Is today’s R&D innovation focus really addressing our present, most pressing concerns? If not, then how should research institutions and governments go about establishing “command control” over the direction of innovation to elicit the most pertinent solutions?
These questions guided a recent seminar at swissnex Boston on July 29 to 30, 2010. Scholars from Europe, Japan and the USA were gathered by Professors Dominique Foray (EPFL), David Mowery (UC Berkeley) and Richard Nelson (Columbia), eventually to generate papers for the journal Research Policy.
Indeed, this is an era of grand challenges, such as climate change, food shortages, water scarcity and global health crises. In order to cope with these challenges and risks, it is not enough to proceed with the old, “mission-oriented” technology policy rationale and design. The customary neutral allocation of R&D subsidies, tax credit, framework conditions and patent policies, therefore, must be revisited.
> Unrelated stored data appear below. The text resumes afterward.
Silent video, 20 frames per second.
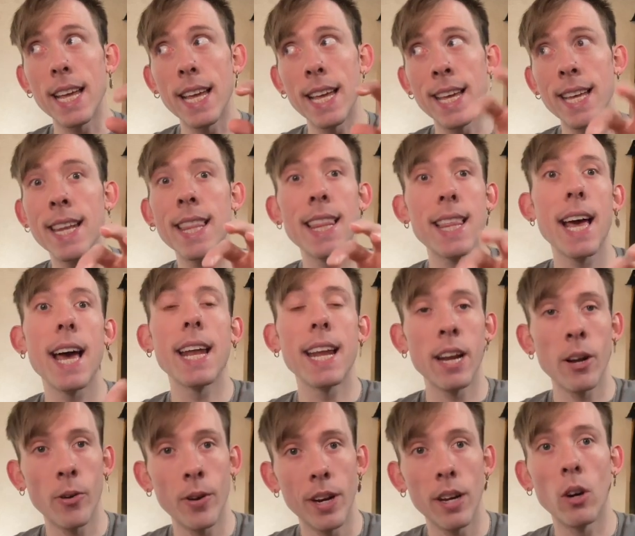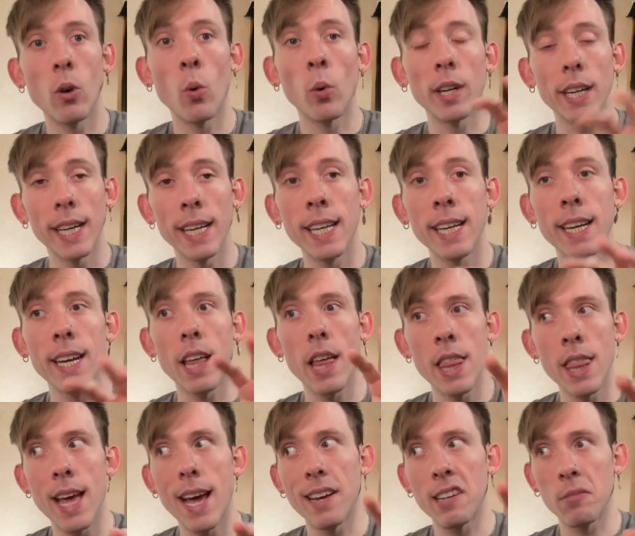in that area or in
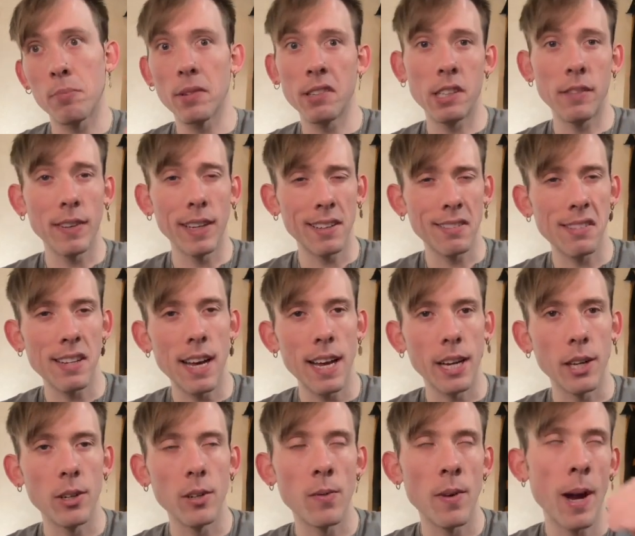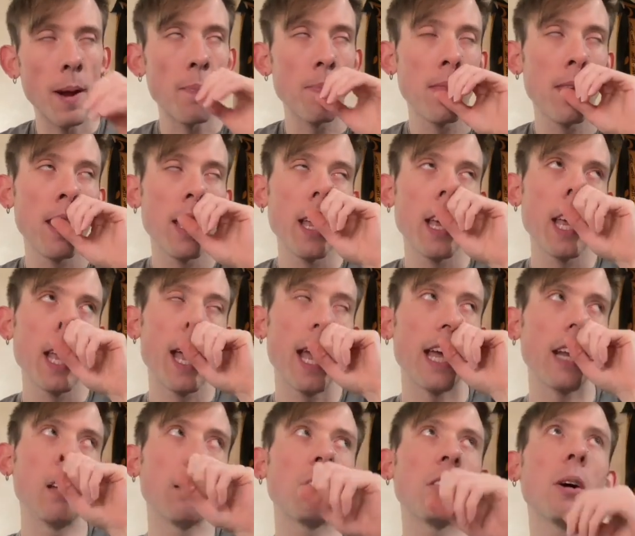that specific sign, right?
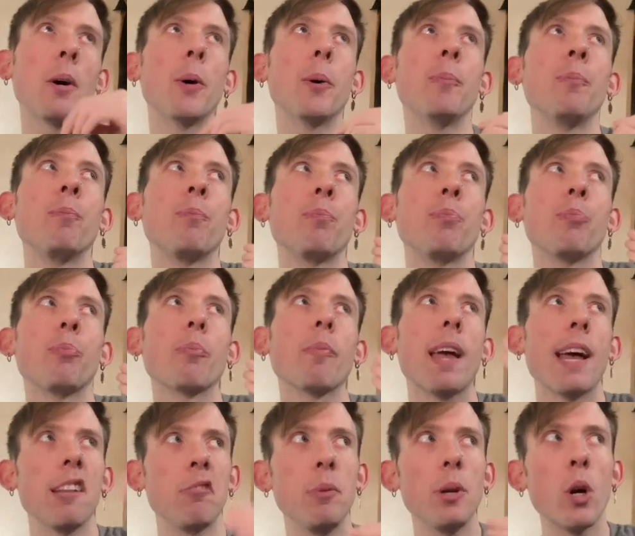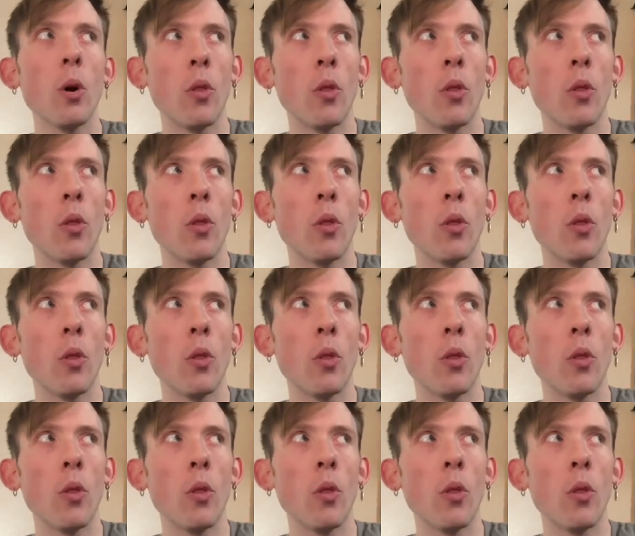And so as we go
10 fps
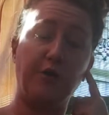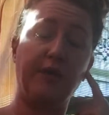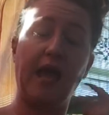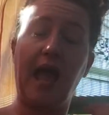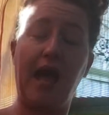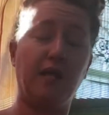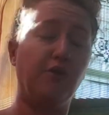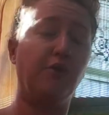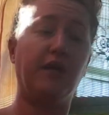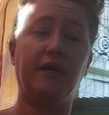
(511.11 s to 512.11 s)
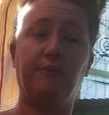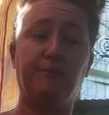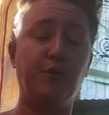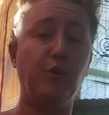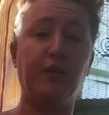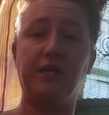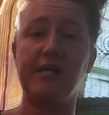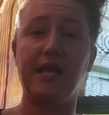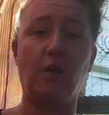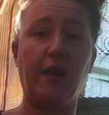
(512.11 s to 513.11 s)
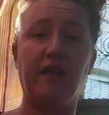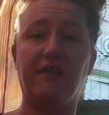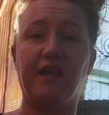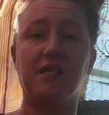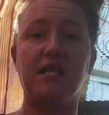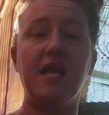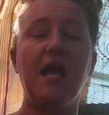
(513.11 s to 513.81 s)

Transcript: You can add and you can take away things.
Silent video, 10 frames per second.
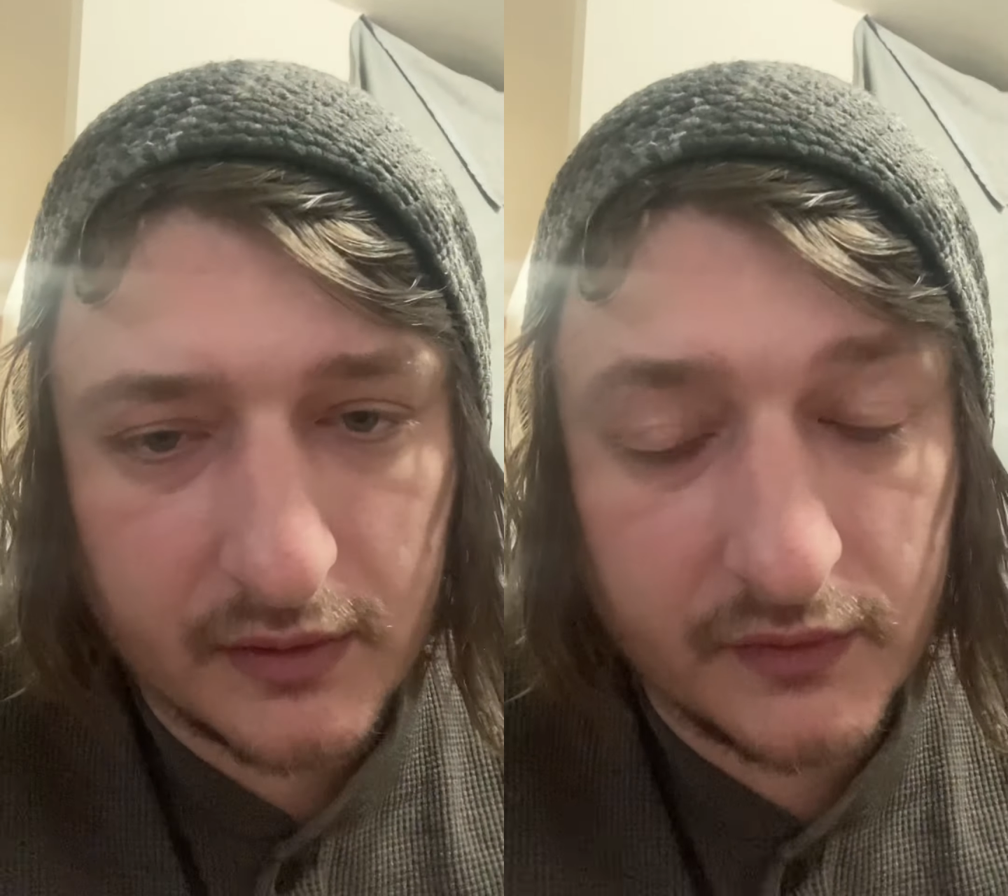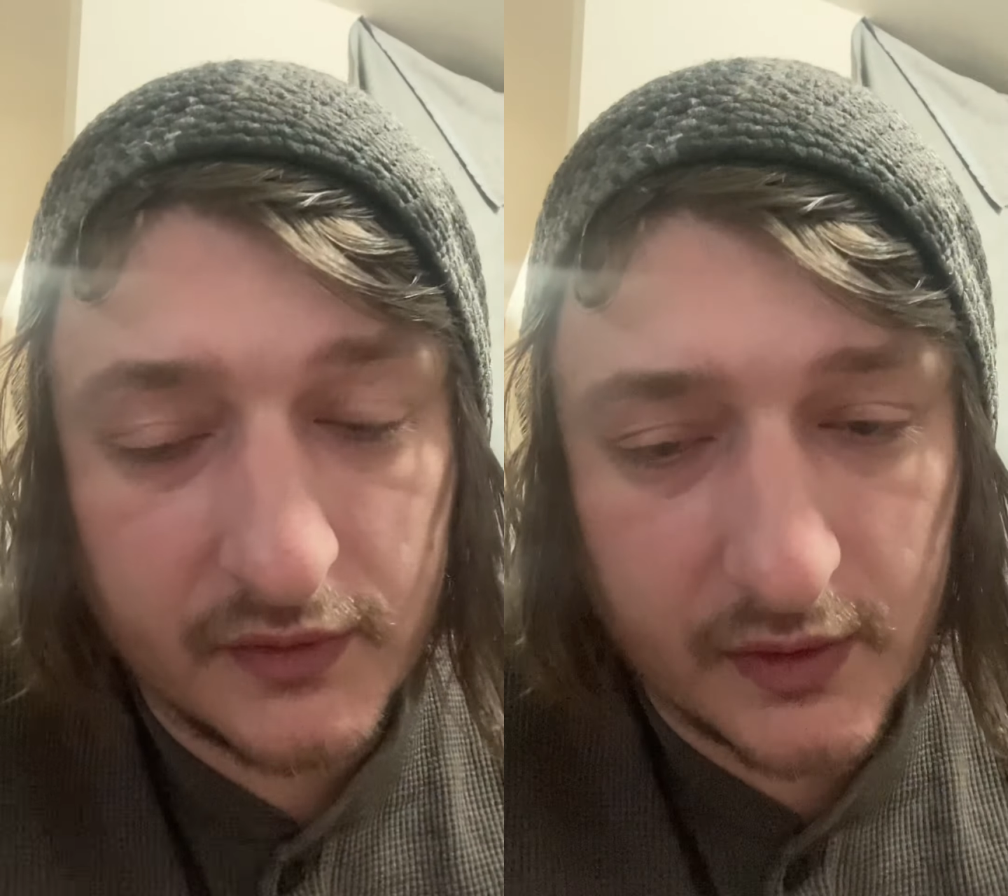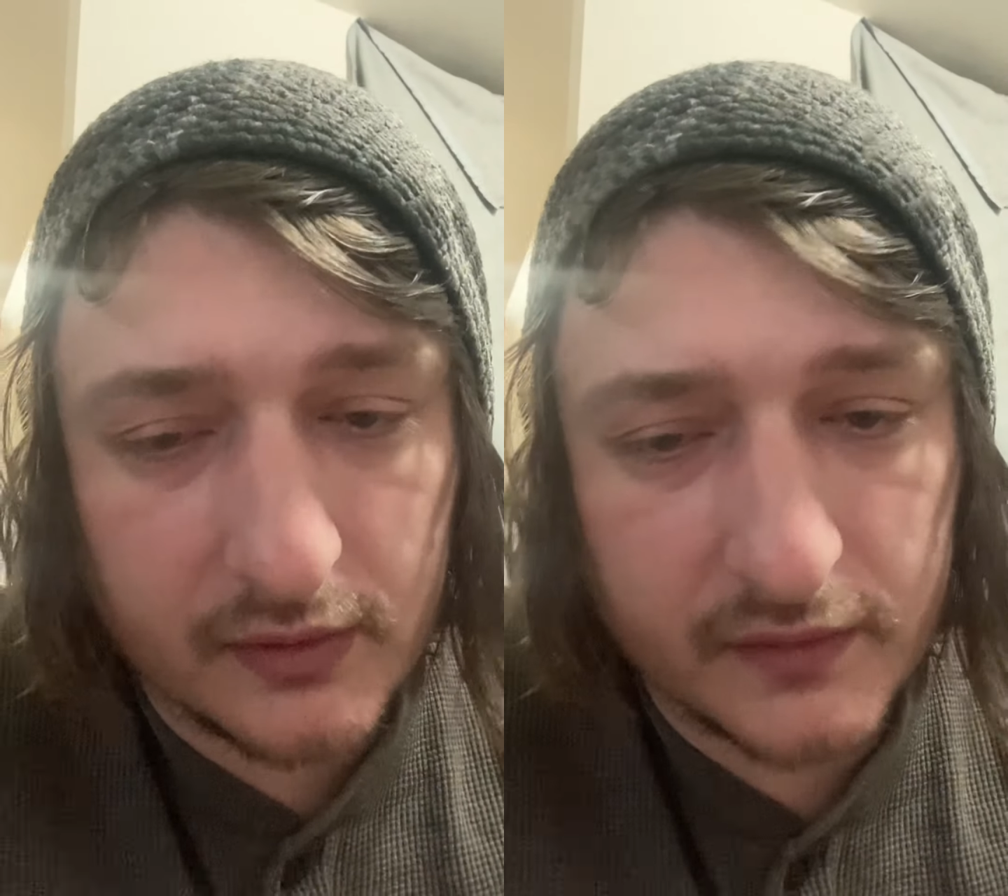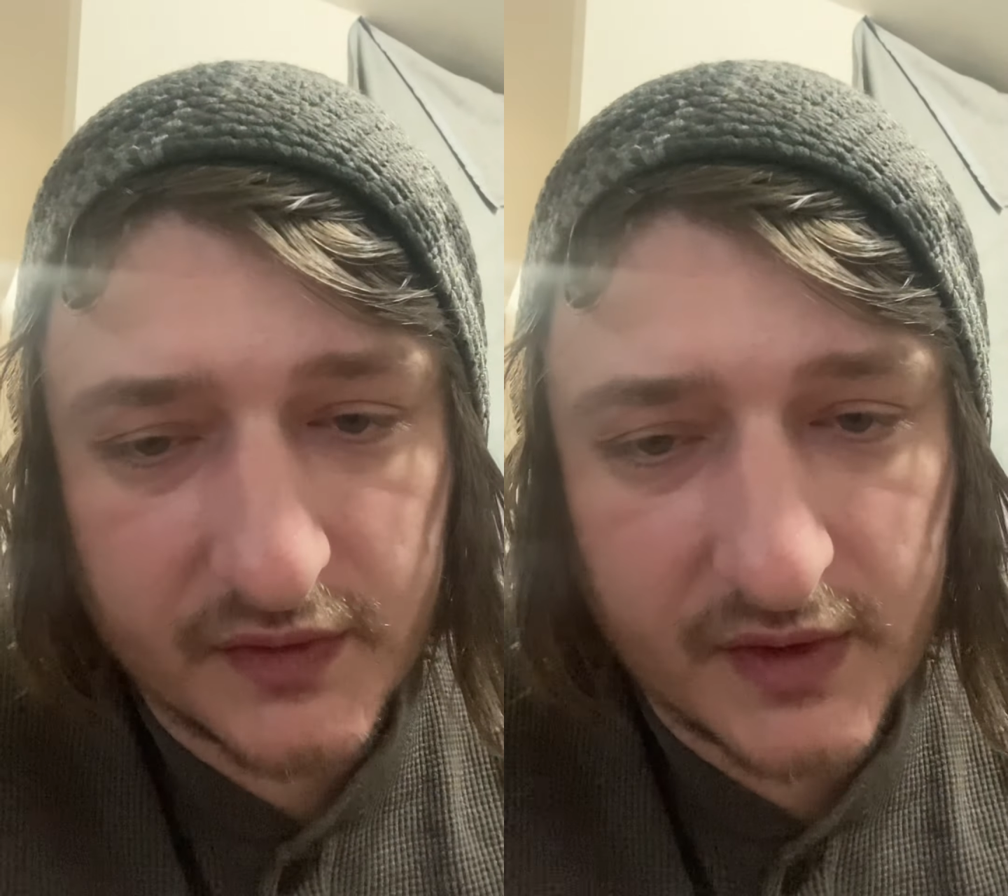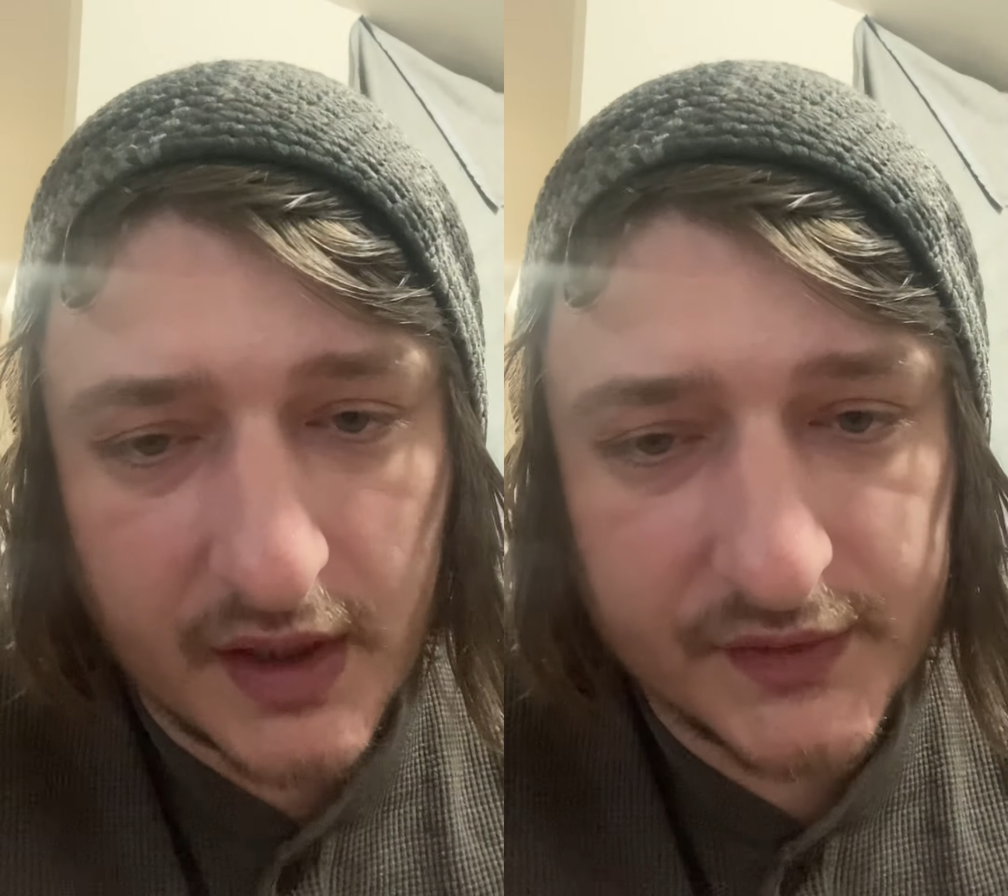zero
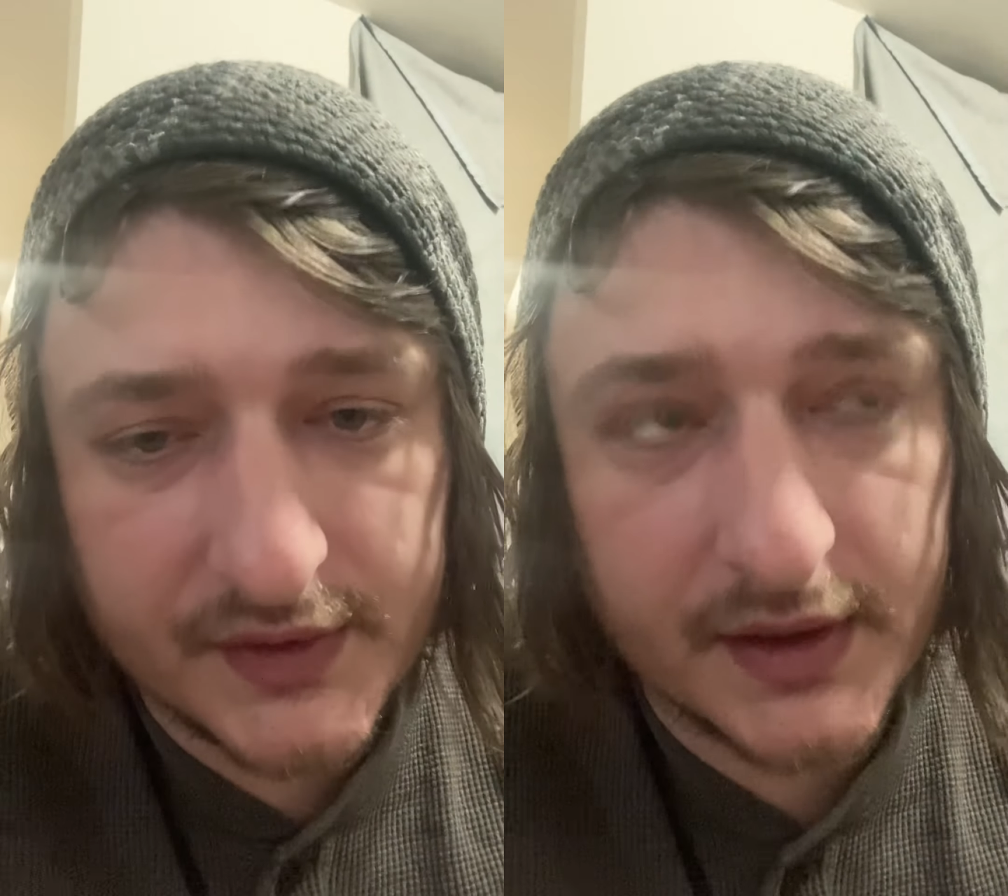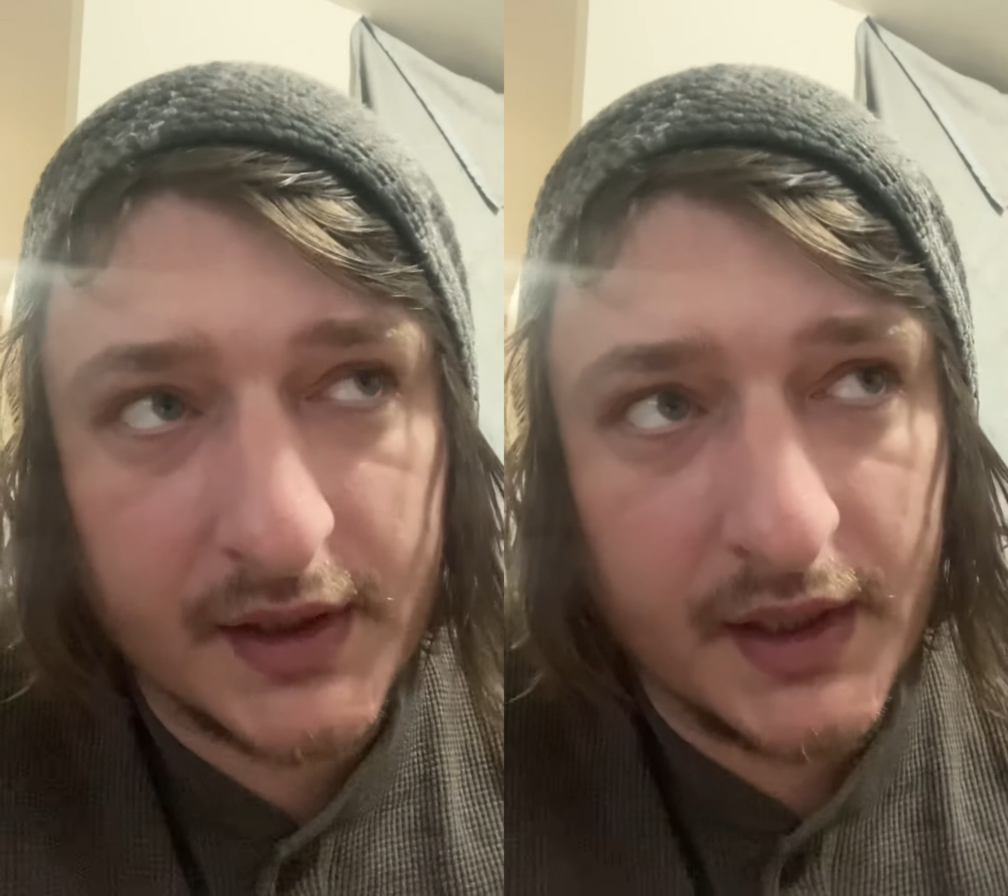viscosity.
It was agreed that randomly increasing the rate of innovation would not suffice. Rather, it is necessary to emphasize the domains and sectors where the centrality of R&D is emerging as a solution to structural problems.
Thus, there is the need to accelerate the rate of advancing knowledge and implementing solutions in certain directions. This hinges on increasing some kind of command-control on the direction of innovation. The difficulty, however, is the risk of imposing predefined technologies, freezing or petrifying competition, and finally dissipating the extraordinary power of a free-market economy. The current system, after all, boosts large numbers of experiments in a decentralized way, allowing innovations to occur universally.